I have to admit to surprise at the speed of developments in storage. My guess is that cost-competitive solutions will be available well before we could (say) plan and build a nuclear reactor.
Solar and storage means “game over” for traditional utilitiesBy Giles Parkinson on 26 August 2013
Last Friday’s story about the predictions of Stanford University energy expert Tony Seba that
solar would displace fossil fuels by 2030 – and how electric vehicles would do the same to liquid fuels – certainly generated a lot of readership, and a big response.
Some questioned whether we should be taking the opinion of just one academic at his word. So we’ve followed up with some quotes from two of the most senior energy chiefs in the US, the world’s biggest electricity market. And the predictions are just as striking.
Jon Wellinghoff, the chairman of the Federal Energy Regulatory Commission (FERC), which regulates utilities in the US, said
in an interview last week that solar will “overtake everything”, and said that once storage is brought in to the equation it is pretty much “game over” for traditional forms of generation.
“Solar is growing so fast it is going to overtake everything,” he told Greentech Media on the sidelines of the National Clean Energy Summit in Las Vegas.
He noted that in the next 2.5 years, the US will double its entire cumulative capacity of distributed solar built up over the previous four decades, and the installation cost of solar would continue to plunge from its current level of $4-$5 a watt, to $2 a watt and $1 a watt.
“At
its present growth rate, solar will overtake wind in about ten years. It is going to be the dominant player. Everybody’s roof is out there,” he said. “Once it is more cost-effective to build
solar with storage than to build a combustion turbine or wind for power at night, that is ‘game over.’ At that point, it will be all about consumer-driven markets.”
That is an extraordinary comment by the head of the US energy regulator, and not one you will hear in Australia, even though the level of penetration of rooftop solar is much higher, the installed cost of solar much lower (Australia has fewer “soft” costs and is already at around $A2/watt), and the retail price of solar is much higher.
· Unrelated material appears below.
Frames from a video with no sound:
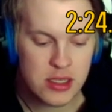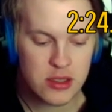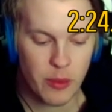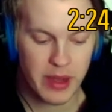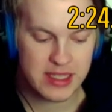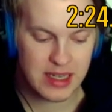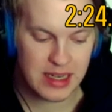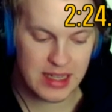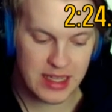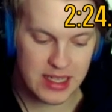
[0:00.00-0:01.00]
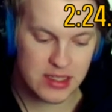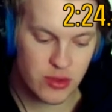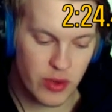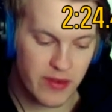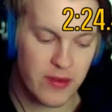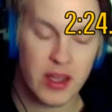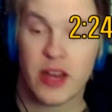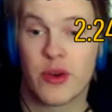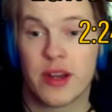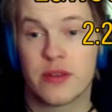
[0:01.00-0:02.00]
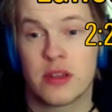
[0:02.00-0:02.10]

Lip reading: So basically there's roughly around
But Welinghoff’s comments fit in with what the heads of his country’s biggest
independent generation and utility companies have said about the potential of solar to change the game. That is just starting to dawn in Australia, where the
market operator and
utilities admit an increasing impact from solar, and
state energy ministers are admitting that they are struggling to cope.
In separate remarks to the conference, Wellinghof said that it was clear that electricity markets were undergoing dramatic and profound change.
“Our markets were made up for a very centralised system, very large plants and plants that were distant from loads. We’re moving to a much more distributed system that also has consumers participating as resources with their load. FERC’s primary role is to ensure that all those resources and can get a fair opportunity to participate and get compensated.
“”We’re not picking winners and losers,” he said. “We’re letting the market make those choices but those choices have to be made in a fair and open market. We have to help consumers through that transition; it’s going to be bumpy because we have a traditional utility model that is trying to fit with this new transition and it has implications for rate designs, costs and business models.”
Greentech Media reports that Wellinghoff was a consumer advocate early in his career and has not changed sides. “Even though the FERC oversees wholesale markets, utilities, and other jurisdictional entities at the wholesale level, the consumer needs to be our major concern,” he said.
He said that rate structures need to be formulated in ways that “fully recognize the costs and benefits of distributed resources.” That may mean higher fixed costs than a variable energy rate, he said, but it was also important to note that there is value in distributed solar that can be captured and realized by the distribution utility that is not being paid to PV system owners “because they have not been analyzed, quantified, and monetized.”